[
https://issues.apache.org/jira/browse/SOLR-15777?page=com.atlassian.jira.plugin.system.issuetabpanels:comment-tabpanel&focusedCommentId=17452461#comment-17452461
]
Michael Gibney commented on SOLR-15777:
---------------------------------------
Not sure I'll have the time to dig deeper into this in the near term. If this
is a pressing issue for you (as your comment about "51 sites" suggests it may
be), I wonder if you might be able to address this issue with configuration
changes?
I trust someone will correct me if I'm off the mark here, but here's my
thinking at the moment:
It looks like you're trying to return the raw binary collation key values to
the client, and Solr is fetching the binary/processed keys from docValues
(where they're used internally for sorting) and treating these binary values as
if they are valid UTF8, which they are (appropriately, iiuc?) not. The only
reason I can think of to return these raw collation keys to the client is if
you're going to use them for client-side sorting, which strikes me as a very
specialized use case. It's a plausible use case I guess, but in that case you'd
want/need to get the field value as raw binary (probably base64-encoded in the
Json response writer).
I think it would make sense for Solr to support the above "binary sort key" use
case (which it evidently currently does not, and errors out unhelpfully). But
going out on a limb here: it seems more likely that either:
# You are being returned this value by default (e.g., {{fl=*}},
{{useDocValuesAsStored=true}}), and you actually don't care about it, and could
probably explicitly add {{useDocValuesAsStored=false}} to the field or
fieldType definition and call it a day, or
# You want the original input field value for display, in which case it should
suffice for you to add {{stored=true}} to the field or fieldType definition
(this would require a full reindex to have the desired effect).

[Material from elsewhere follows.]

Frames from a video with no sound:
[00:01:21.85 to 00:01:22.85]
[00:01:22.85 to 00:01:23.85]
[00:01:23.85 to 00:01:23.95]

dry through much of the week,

Again, I think there's probably ideally work to be done here on the Solr side,
but there's a good chance that you can mitigate this issue by using existing
configuration options (with quicker turnaround, incidentally).
> UTF8toUTF16 failing for Unicode Character “ᴙ” (U+1D19)
> ------------------------------------------------------
>
> Key: SOLR-15777
> URL: https://issues.apache.org/jira/browse/SOLR-15777
> Project: Solr
> Issue Type: Bug
> Components: query
> Affects Versions: 7.7.3
> Reporter: Parag Ninawe
> Priority: Major
>
> This issue was seen for bulgarian language and specifically on the inverse R
> Unicode Character “ᴙ” (U+1D19)
>
> # Indexing documents was fine
> # On querying following error was seen under following conditions
> Following is the Solr Config(field type & dynamic field for which the error
> is thrown on querying)
> {code:java}
> <fieldType name="collated_bg" class="solr.ICUCollationField" locale="bg"
> strength="primary" caseLevel="false"/>{code}
> {code:java}
> <dynamicField name="sort_X3b_bg_*" type="collated_bg" stored="false"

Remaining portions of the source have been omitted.